EVALUATING WOMEN
Posted by Erik Frey Wed, 24 Sep 2003 05:08:00 GMT
i had a friend in highschool named lindsay. we called him moose, because he was from canada, and he called his mom “mummy”.
moose invited me to the bahamas once for spring break. we spent the days out on rose key, island-hopping in kayaks, playing volleyball, and occasionally being beach-hands for moose’s dad’s tour company. at night we slept in a boat, and we’d stay up to watch late-night cinemax (yeah) and talk about gina longo, the prettiest girl in 10th grade. just so it’s clear, i totally knew her before he did.
moose’s mom was a slender columbian woman who had a giant beachfront house in north miami and never worked a day in her life, which moose’s friends always found curious. none of us ever asked, by which i mean, no one except me ever asked, because i had a big(ger) mouth back then, and moose always told me to mind my own business, so i did, and now i digress.

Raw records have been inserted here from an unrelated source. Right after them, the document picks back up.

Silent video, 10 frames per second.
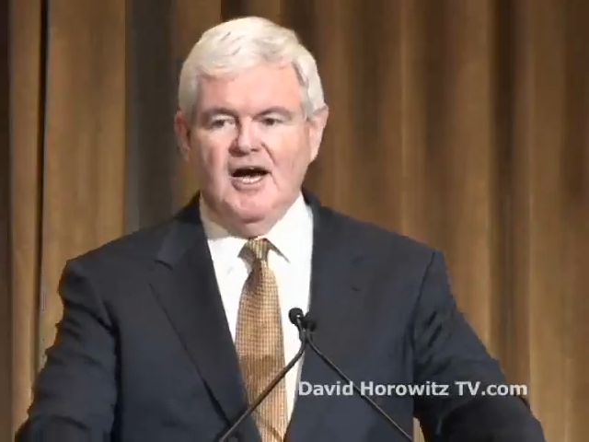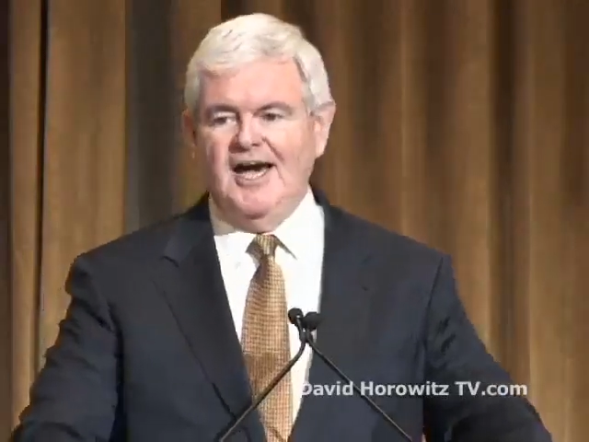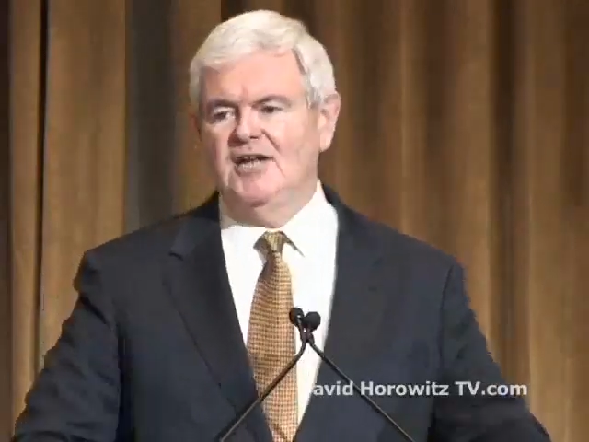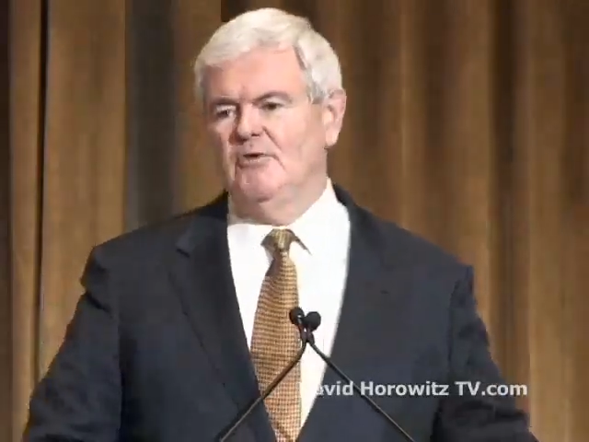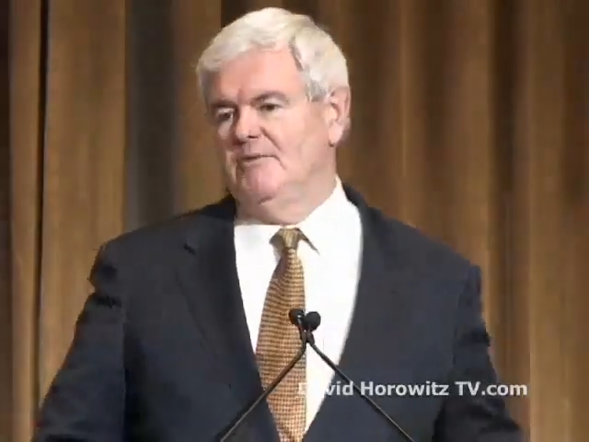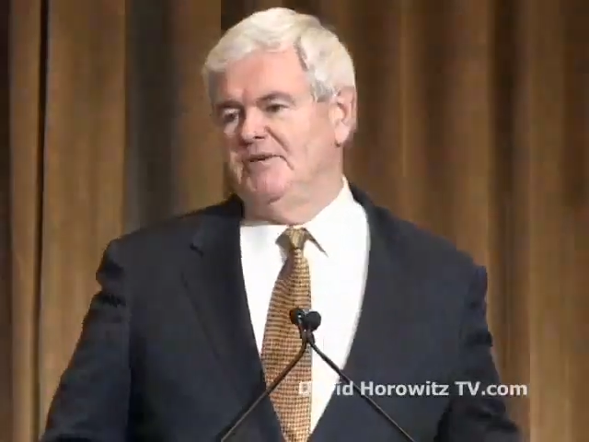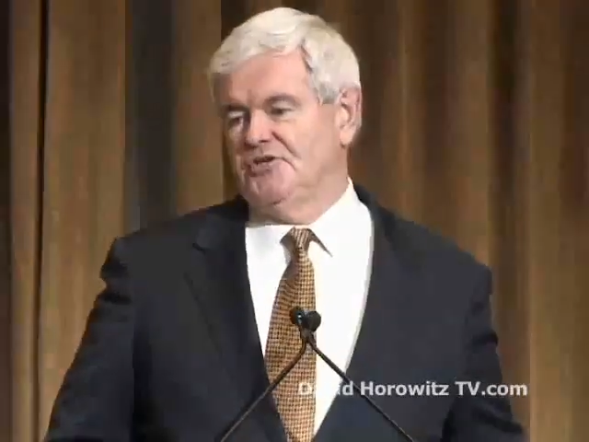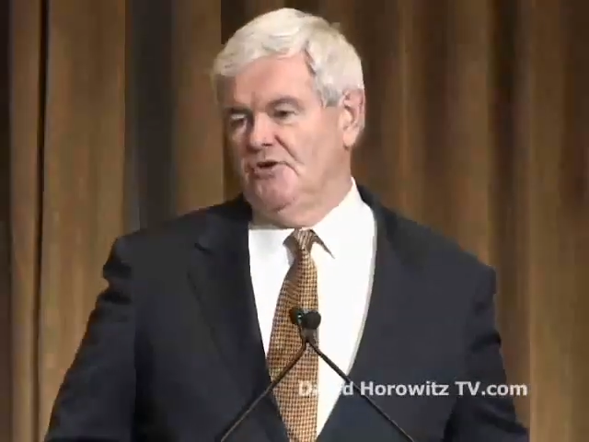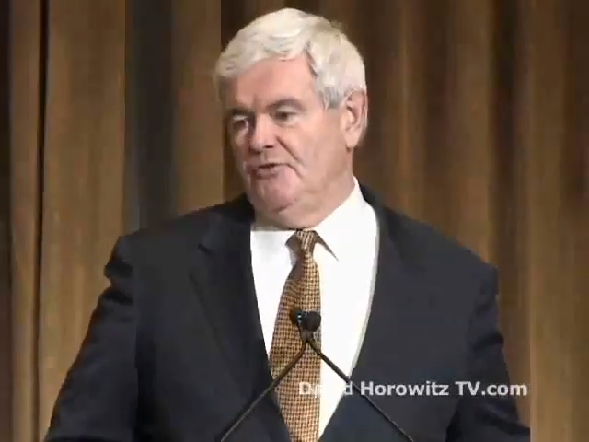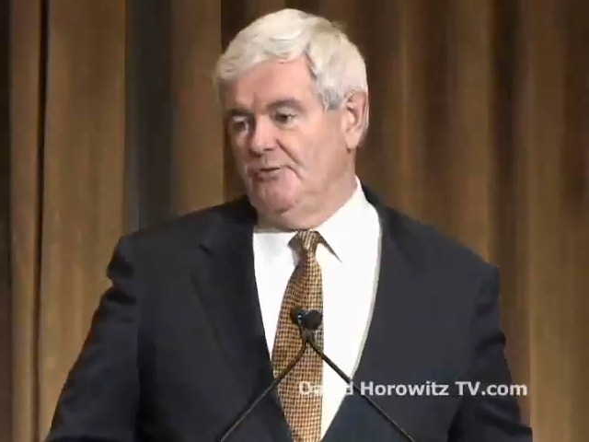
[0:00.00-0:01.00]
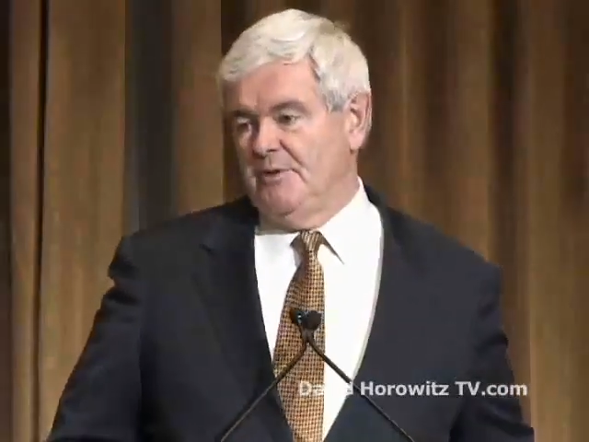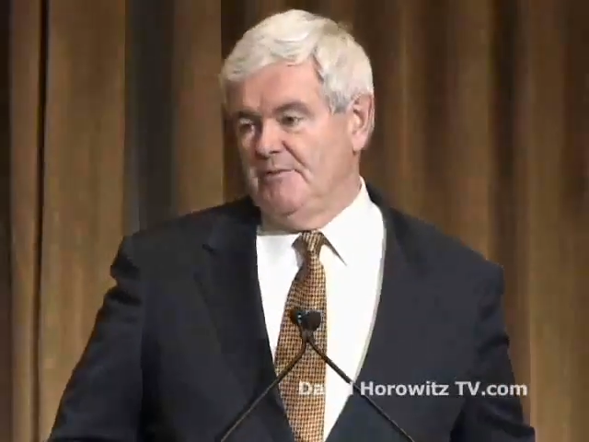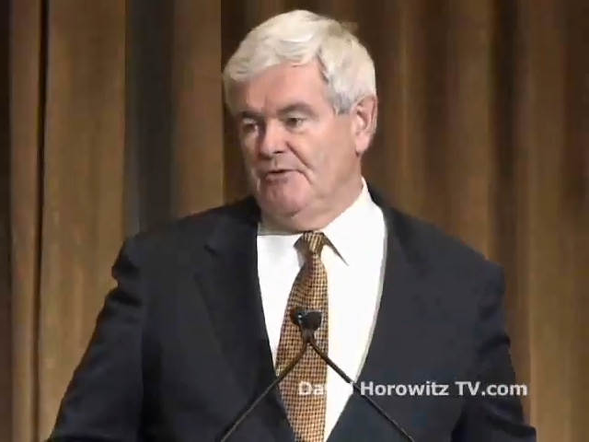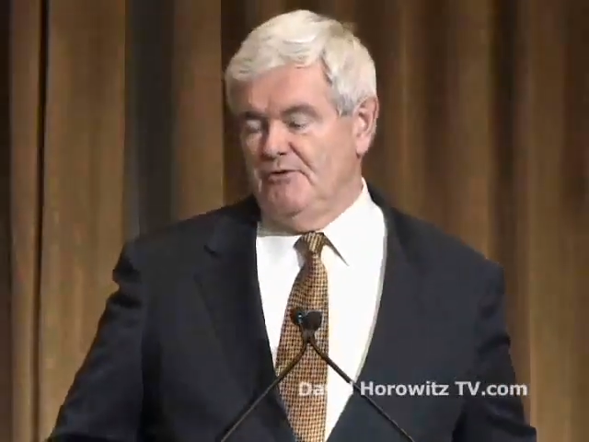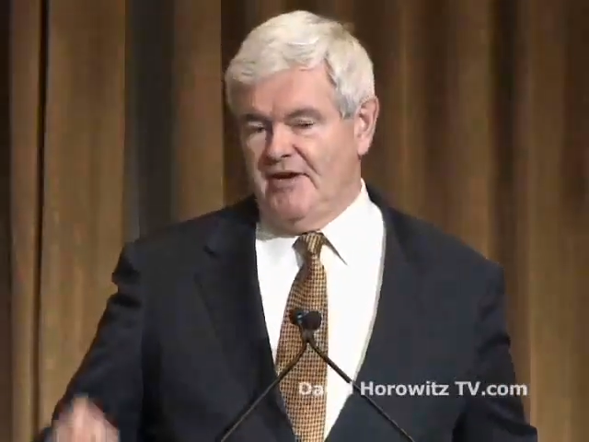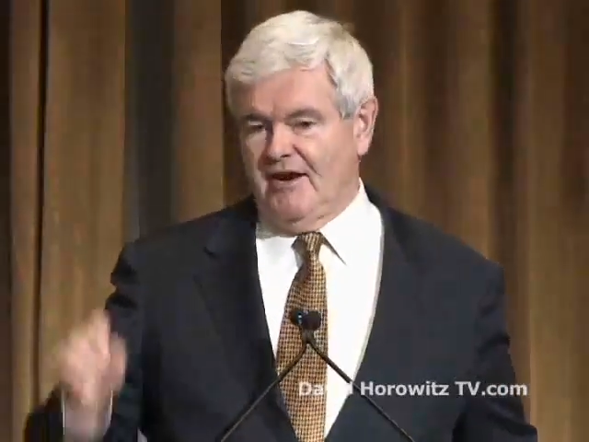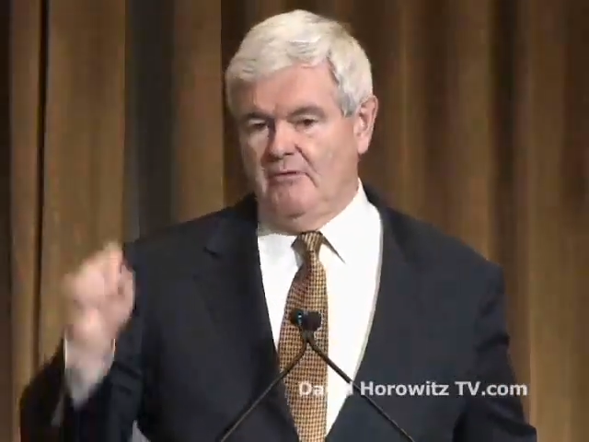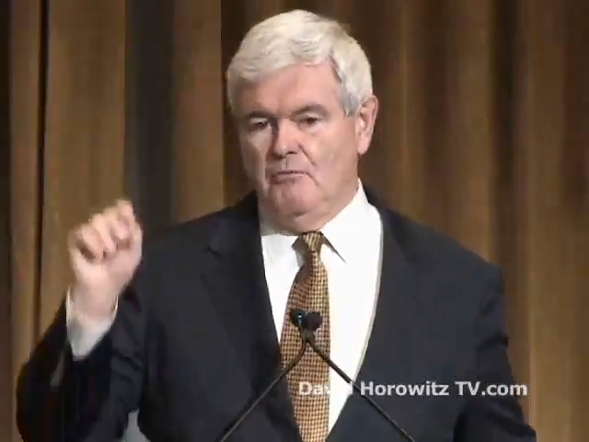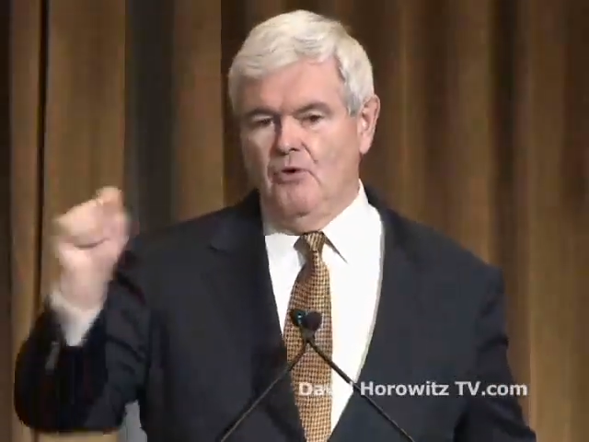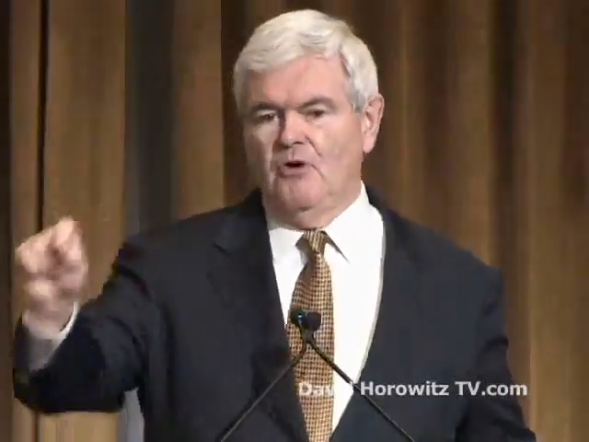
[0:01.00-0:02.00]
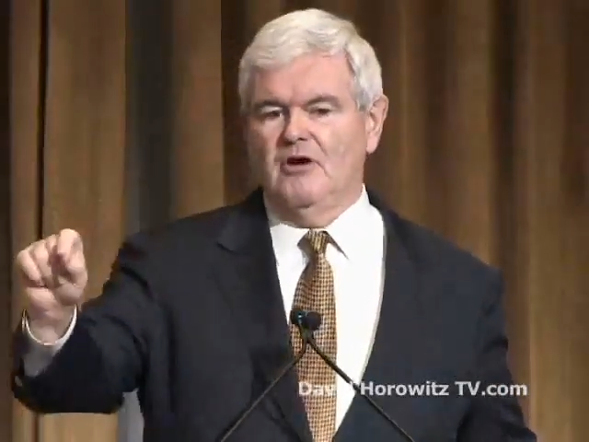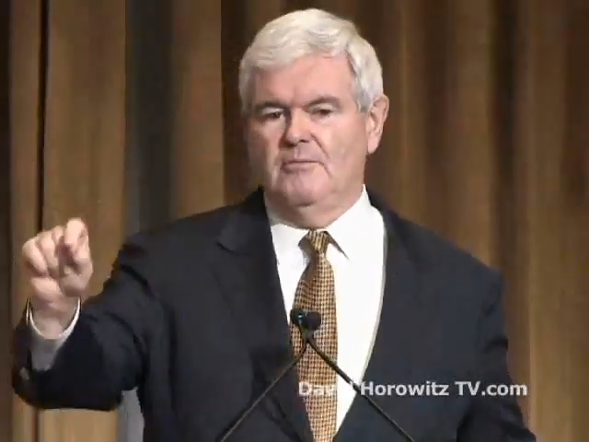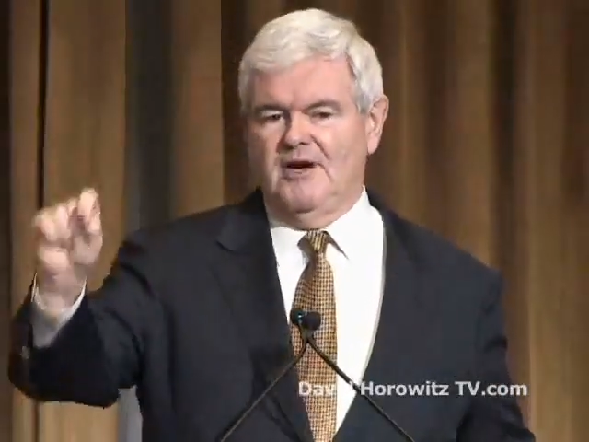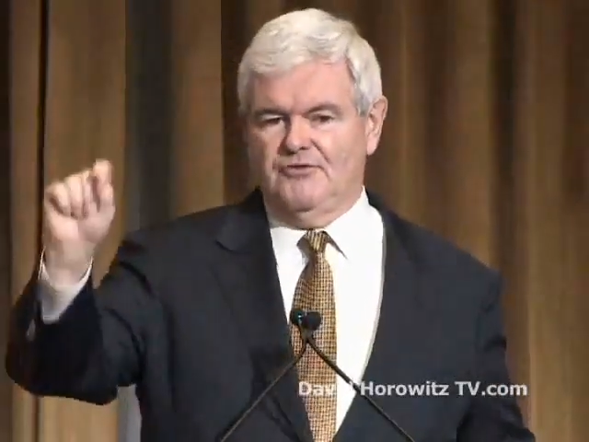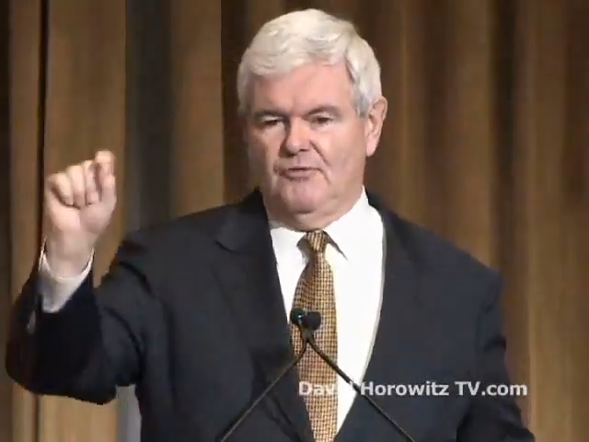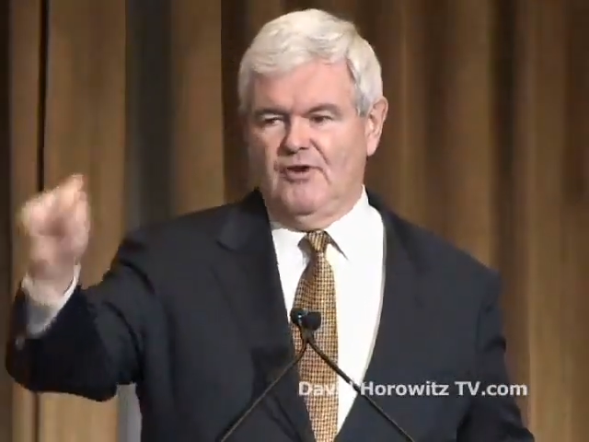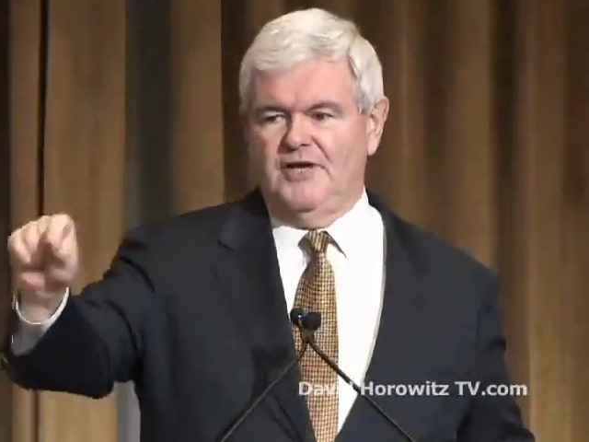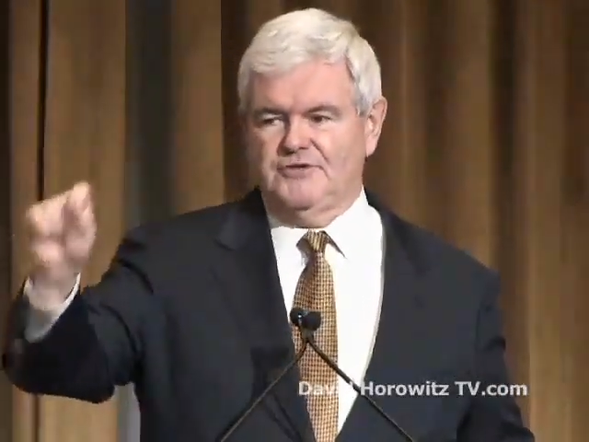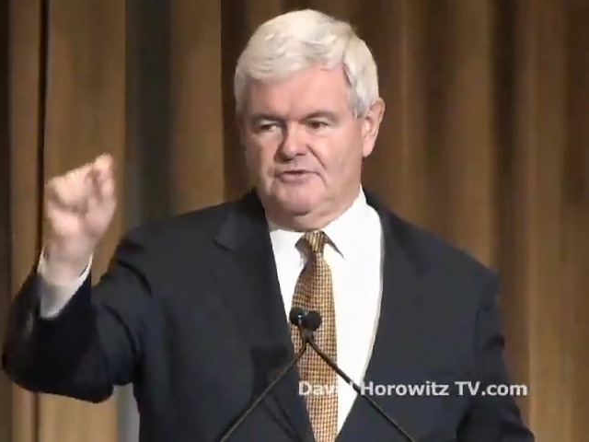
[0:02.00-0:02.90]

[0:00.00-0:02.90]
I don't want to be told that people who care more about the rights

what i’m thinking about, right now, is a conversation i had with moose in that boat, late one night, after stuffing ourselves with fried snapper. in the years i’d known him at school, he’d never once expressed interest in a girl, up until gina came along. but gina was the prettiest girl in 10th grade, and while no one was questioning moose’s sexuality, everyone felt he may as well be spearfishing in idaho. at our age, being in high school, with our stature (mainly, the nerdy stature), we were not in the position to pick and choose, and our teenage fumblings gave rise to stories worthy of a porky’s sequel. but moose walked on water. i mean, he didn’t walk on water, because it was too wet, or his feet would get cold, or he had to walk his dog or mow his lawn, hell if i know. so i asked him that night, while we stared up at wood panelling in the dark, and the world sloshed back and forth:
“so what’s up with you and girls, man?”
“huh,” (moose always had this really canadian way of saying ‘huh’. if you know any canadians, you know what i mean) “what do you mean?”
“name one hot girl that goes to pace.”
“gina longo.”
“ok ok… name one OTHER hot girl that goes to pace.”
“um…”
i gave him some time to think – i really wanted some gristle.
“ms. vasquez, the spirituality teacher is kinda pretty…”
“aw MAN, she is SO HOT,” and we talked about ms. vasquez for a while, but that’s beyond the scope of this journal entry. suffice to say, she was really hot. after a while, i came back to my interrogation:
“so of all the girls at pace, you’d only go for two? or one? what are you looking for in a girl?”
“well, i want her to be like, gorgeous. like, supermodel gorgeous.”, and he started listing off his qualities, with this strangely animated voice, as he concocted this woman in his head, like weird science.
“supermodel gorgeous, and really smart, like smarter than me,” (moose was pretty smart), “and she has to like quake, but not be a nerd, and know how to cook, and…” and he really went on for a while. i could tell he’d thought about this a lot, because he listed the traits off like clockwork. and i could see this woman in my head. i think most guys can, because it’s the woman that doesn’t exist. or if she does, it’s on some tropical island somewhere, and she has a twin who looks just like danny devito.
“so what if you never meet this girl, or, what if you meet a girl who’s got like, 8 out of 10 of those qualities?”
“oh that’s easy. i’ll stay single.”
“9 out of 10?”
“um… single…”
“never get married?”
“yup.”
“damn dude, are you crazy?”, because at that age, and with my cultural background, the idea of not getting married was crazy. it was scary to me, and i remember the uncomfortable taste of this idea rolling around in my head, of, actually, remaining single. i couldn’t relate at all. i had this understanding of the nature of the universe, that dictated that every soul finds another soul, just like every stray dog will be getting out of the pound any minute now… any day now…
any week now…
moose never dated anyone in his four years of high school, even though he was a friendly, smart, fairly good looking guy. he went off to a college in vancouver, and none of us ever heard from him again, even though we all tried to get in touch with him. i guess we never measured up to his standards, either.
leah (my ex) has this theory about social classes. i suppose it’s like the ladder theory but not as involved. she thinks that whenever a guy meets a girl, or vice-versa, he automatically assigns her to a social class that’s above, below, or on the same level as his. it’s like india except we don’t admit to or talk about it. we may not do it consciously, but it’s still there, and it’s a judgement we make astonishingly quickly. the ladder can tell us if the other person is dating material, and we follow the protocols from there, accordingly.
i used to disagree with her vehemently on that subject, back in my ‘we are all precious snowflakes’ days. nowadays i’m not so sure. but it doesn’t matter. i’ve dismantled my ladder for a while, and i’ll tell you, it’s an easy cop-out. i wonder if that’s why moose behaved that way, too, more out of fear of rejection than some kind of true fairy tale expectation. it was probably a little of both. wherever he is, i hope he found his renee zellweger nuclear physicist. show me the money.
I agree with dismantling the ladder. But at the back of our minds, we’re always still assigning each other status and classes.